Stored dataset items
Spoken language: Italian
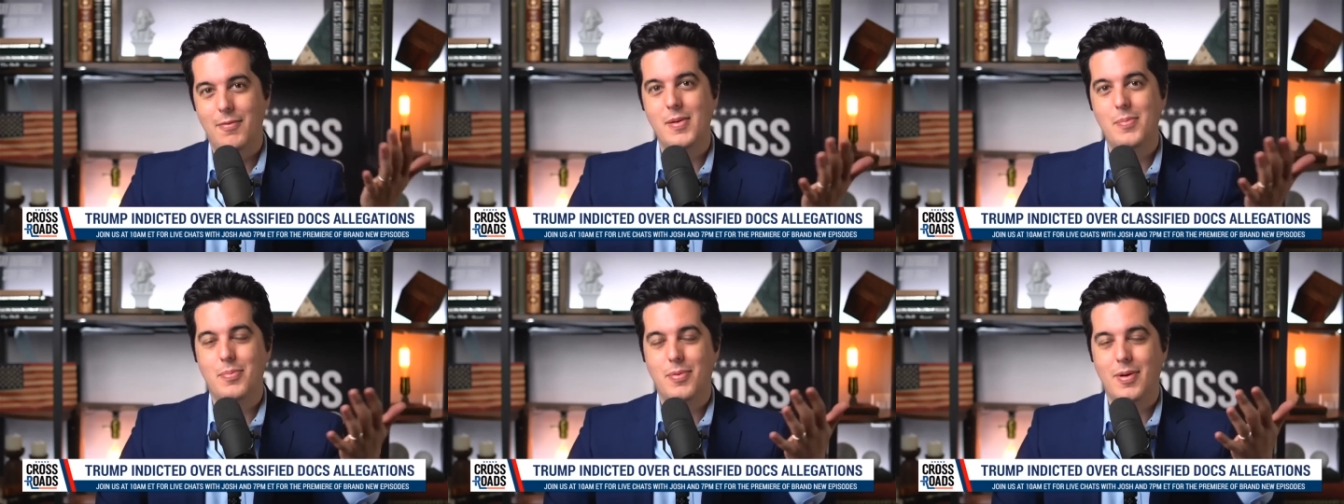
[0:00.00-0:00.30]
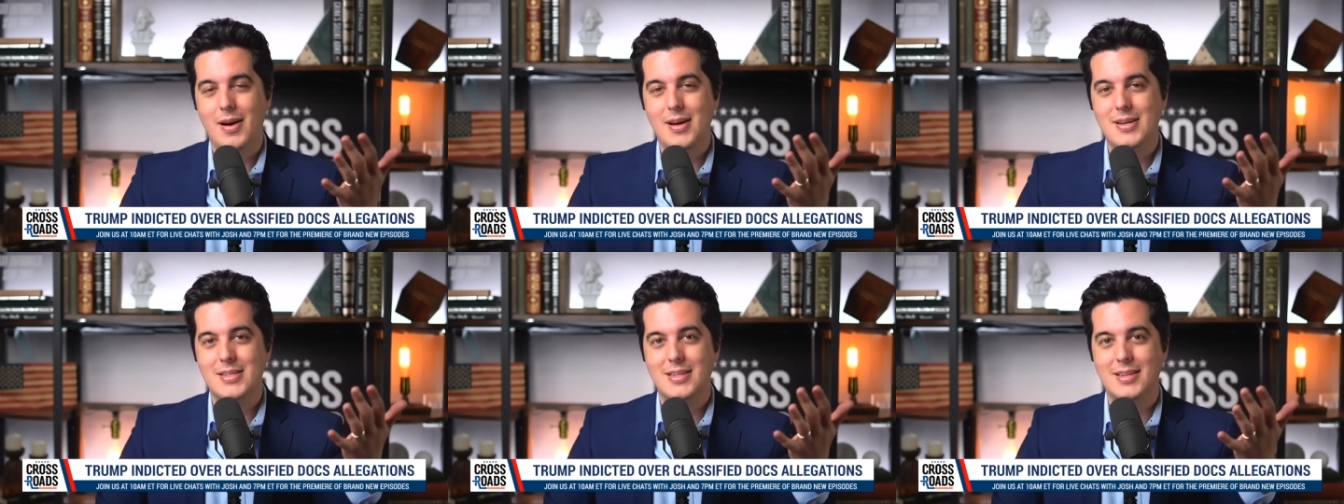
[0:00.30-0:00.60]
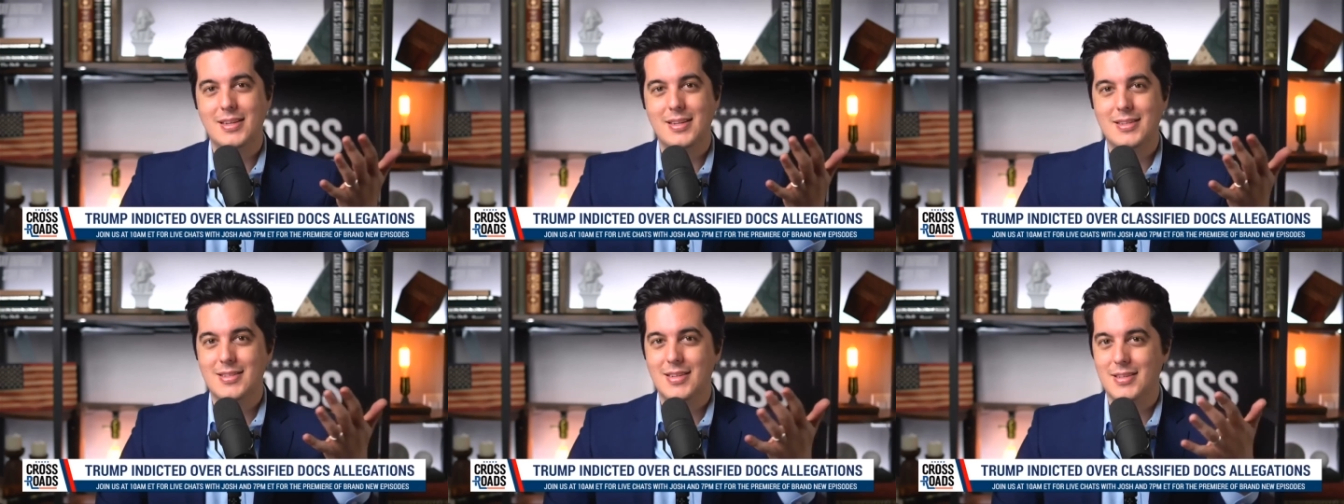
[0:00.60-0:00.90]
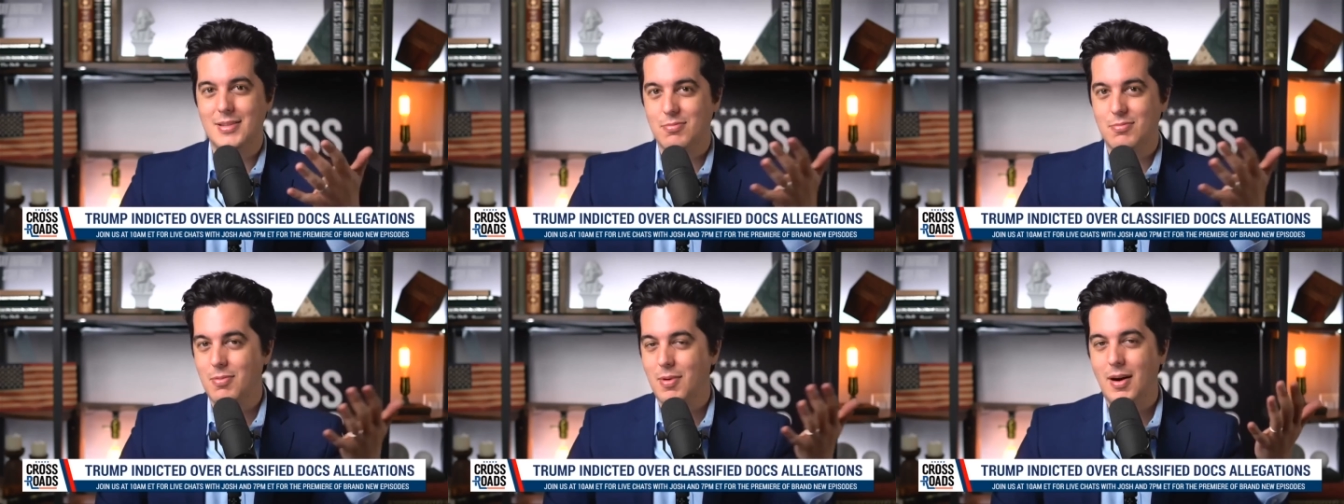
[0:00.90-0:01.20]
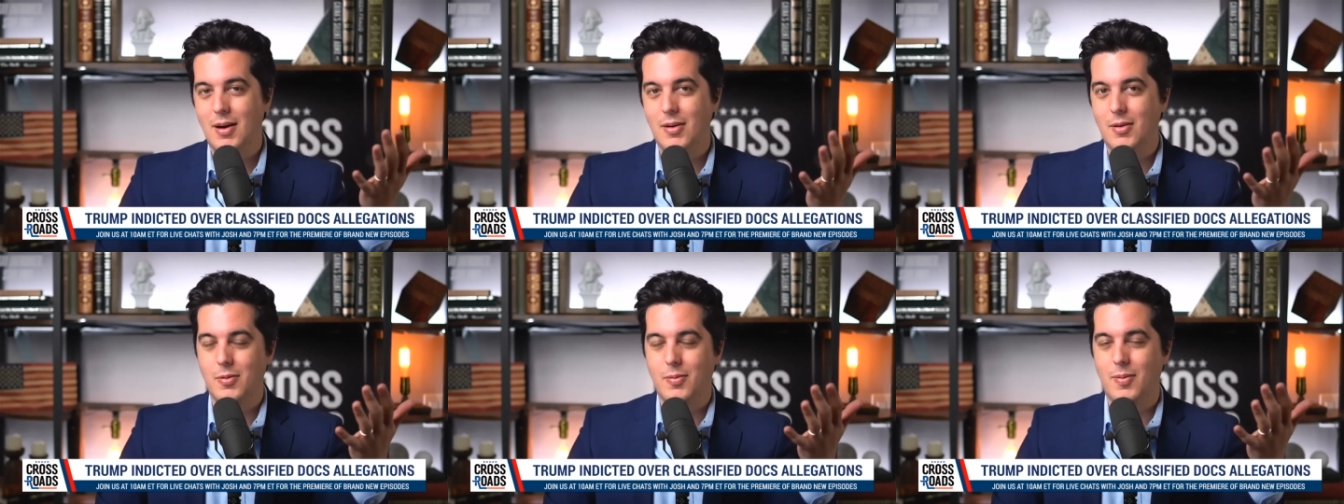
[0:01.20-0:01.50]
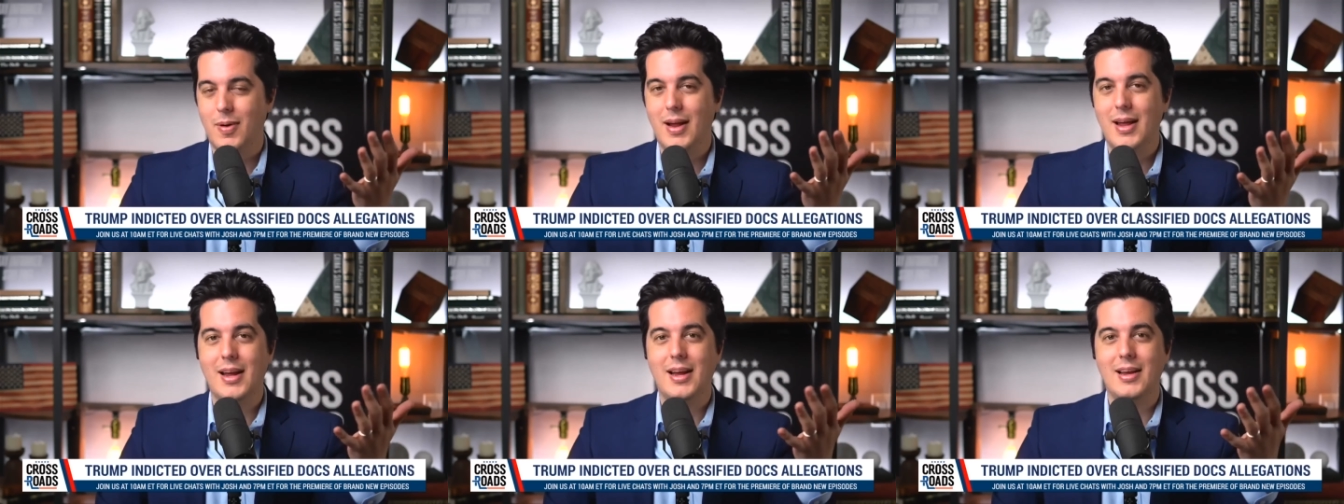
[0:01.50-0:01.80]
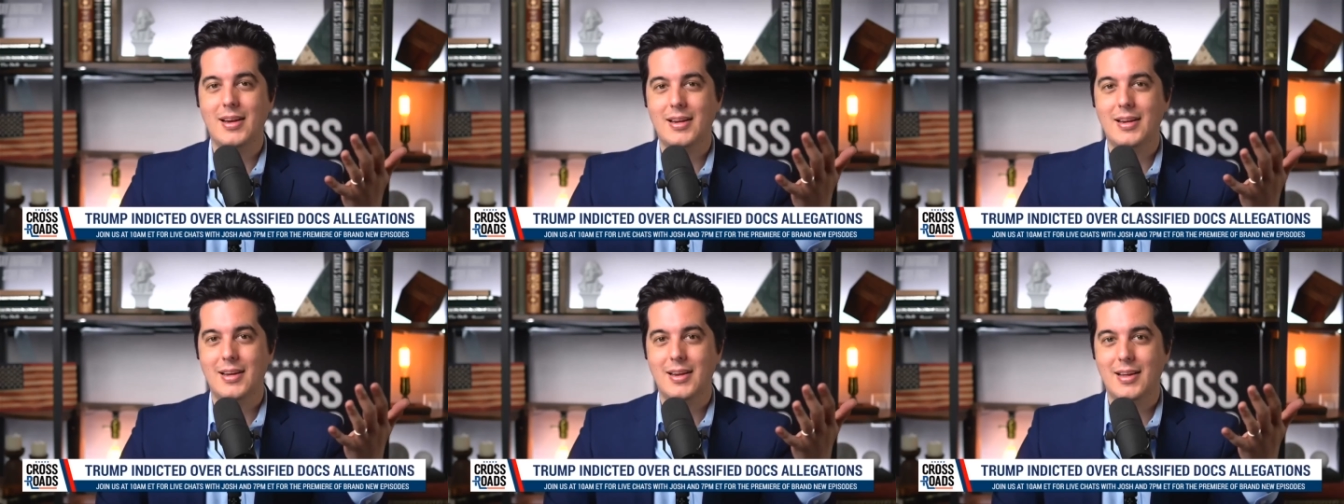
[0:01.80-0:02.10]
fatta anche Bill Clinton.
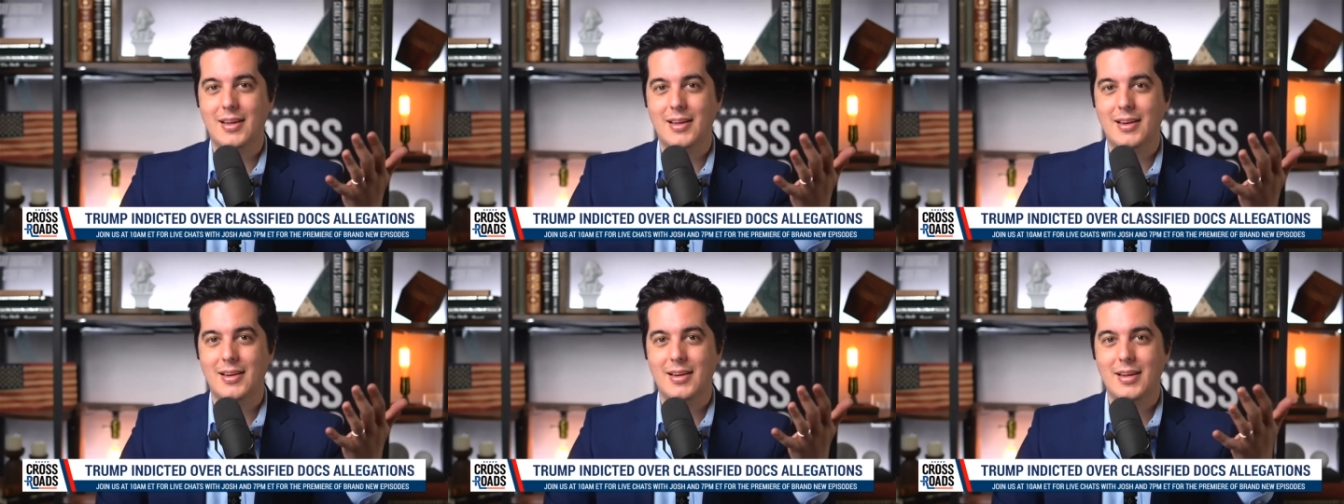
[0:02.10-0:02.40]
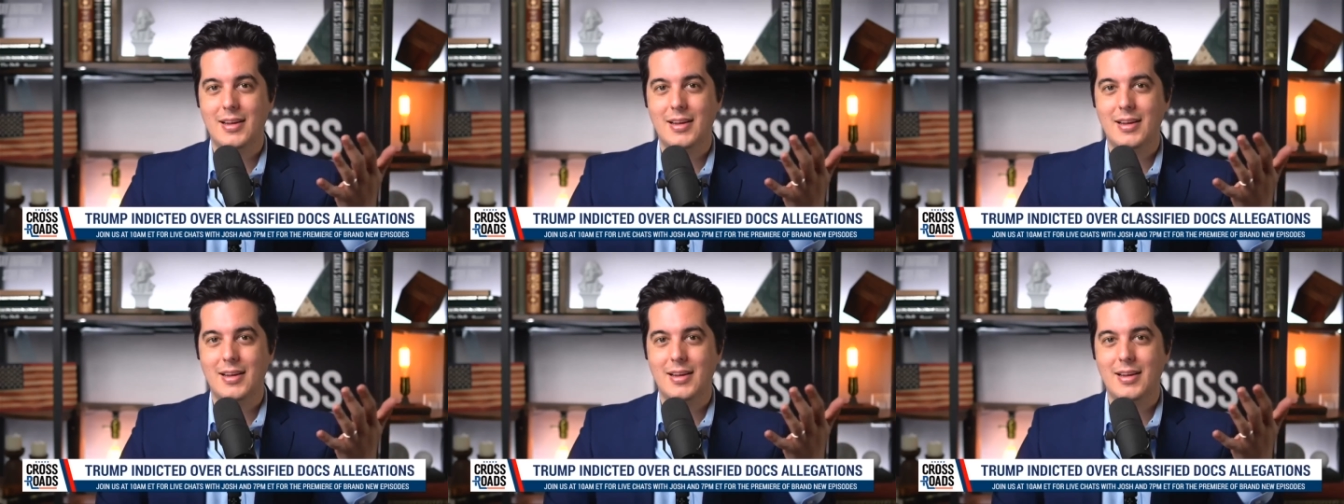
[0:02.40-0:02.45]
Tutti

INSTRUCTIONS TO FOLLOW
Please set down the lines from the one with "[0:01.50-0:01.80]" to the end of the entries above, exactly as they are, and drop every picture.

SOLUTION FOR THIS EXERCISE
[0:01.50-0:01.80]
[0:01.80-0:02.10]
fatta anche Bill Clinton.
[0:02.10-0:02.40]
[0:02.40-0:02.45]
Tutti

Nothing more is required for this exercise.